● YOUR INSTRUCTIONS: From the entries below, write out exactly the lines between the line holding "Frames from a" and the line holding "Transcript: in the", inclusive, excluding any pictures.

** Opening RECORDS TO PROCESS block **

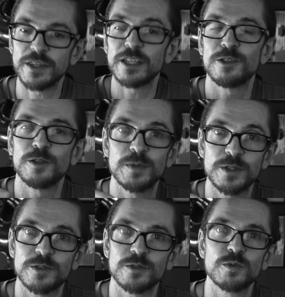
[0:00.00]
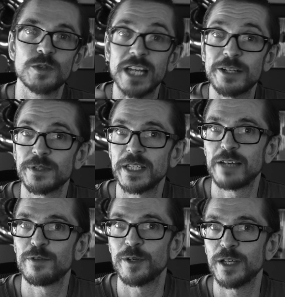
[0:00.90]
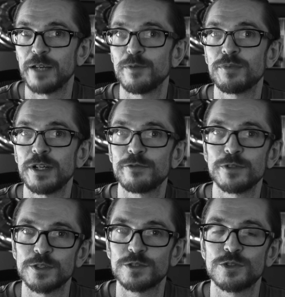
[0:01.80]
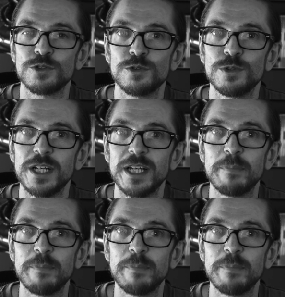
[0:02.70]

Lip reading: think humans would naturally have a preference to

** Closing RECORDS TO PROCESS block **
** Opening RECORDS TO PROCESS block **

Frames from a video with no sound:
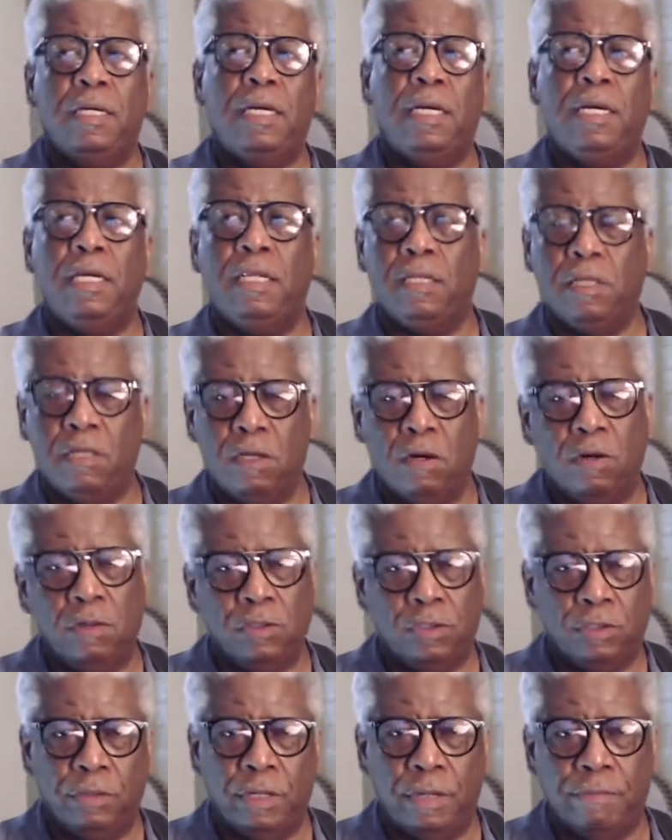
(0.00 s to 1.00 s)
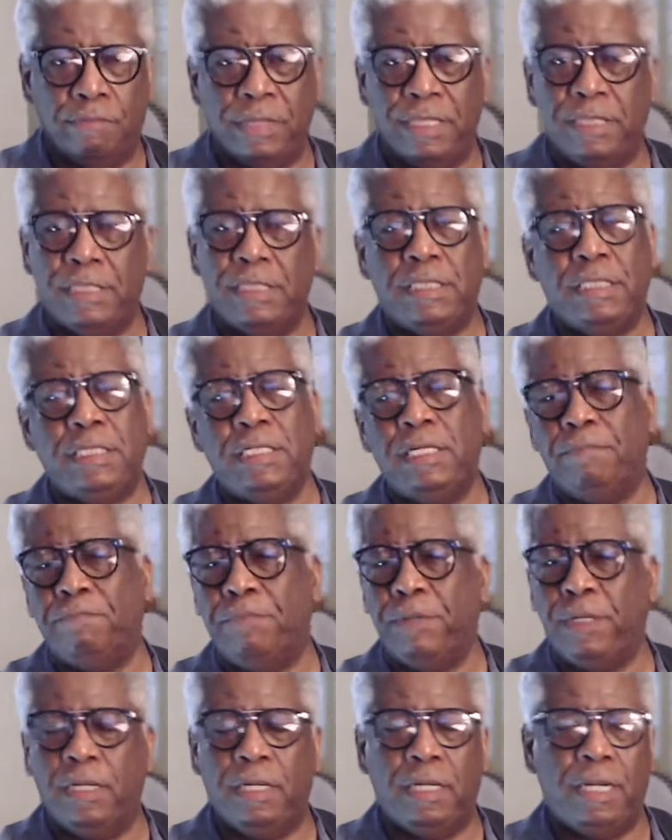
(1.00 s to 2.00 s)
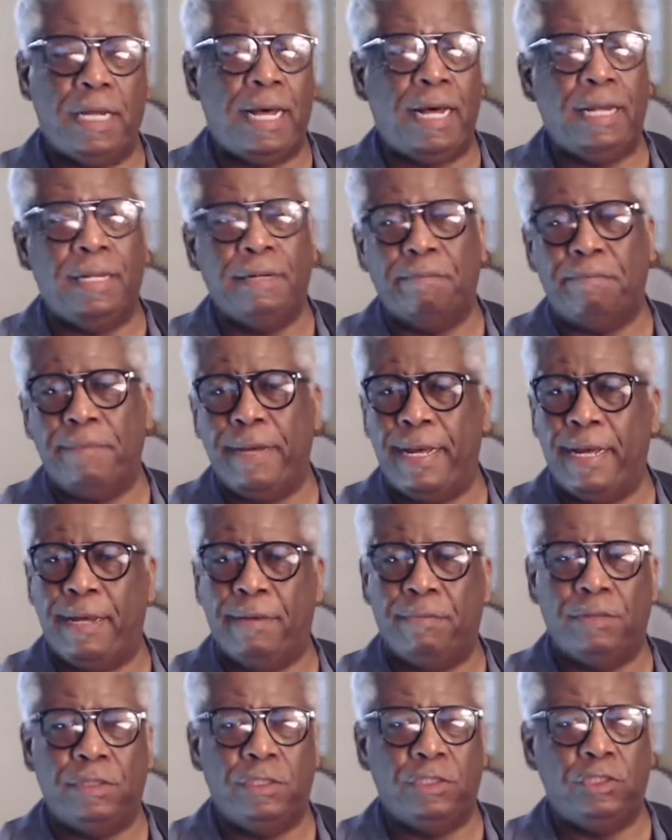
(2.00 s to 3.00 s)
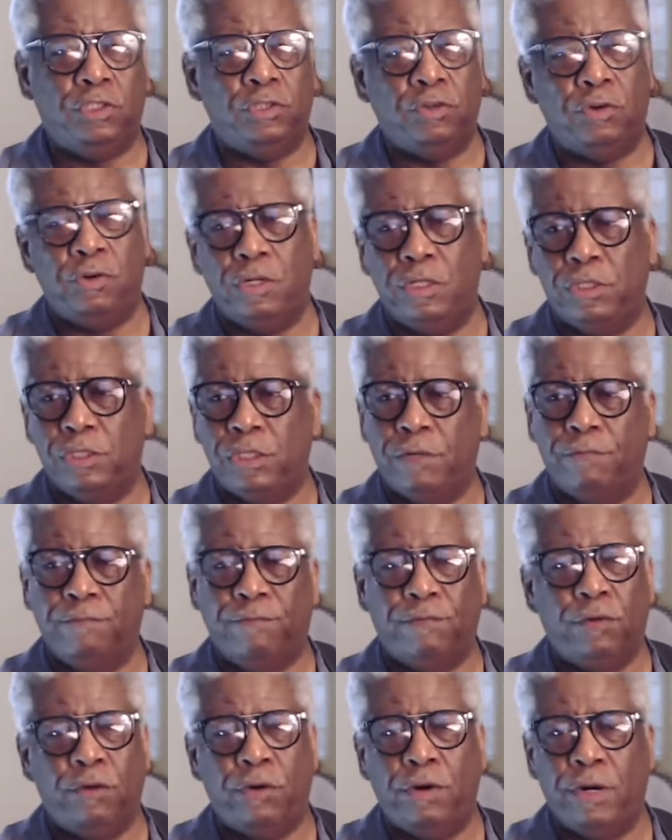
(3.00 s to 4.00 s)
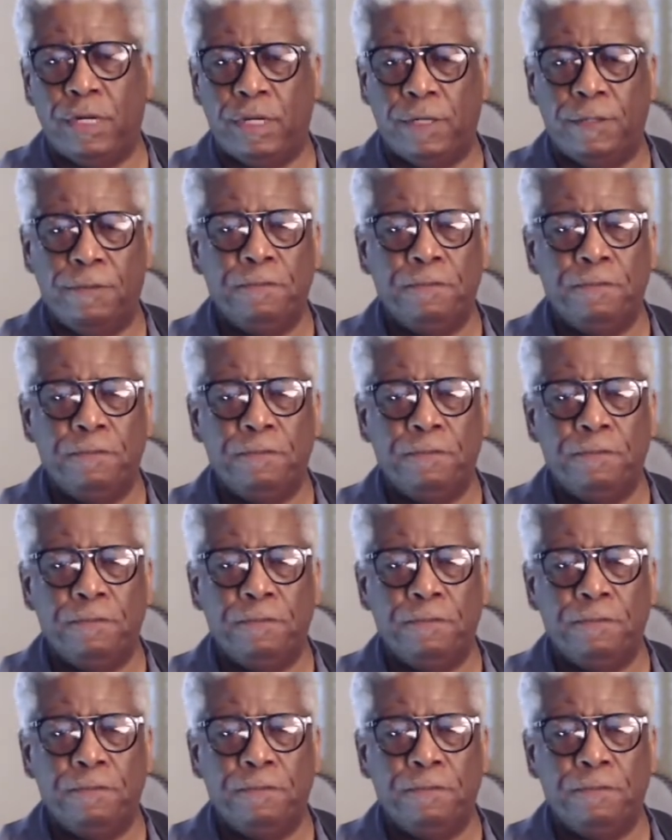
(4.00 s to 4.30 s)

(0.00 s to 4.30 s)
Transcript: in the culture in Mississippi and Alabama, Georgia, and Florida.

** Closing RECORDS TO PROCESS block **

● EXPECTED OUTPUT:
Frames from a video with no sound:
(0.00 s to 1.00 s)
(1.00 s to 2.00 s)
(2.00 s to 3.00 s)
(3.00 s to 4.00 s)
(4.00 s to 4.30 s)

(0.00 s to 4.30 s)
Transcript: in the culture in Mississippi and Alabama, Georgia, and Florida.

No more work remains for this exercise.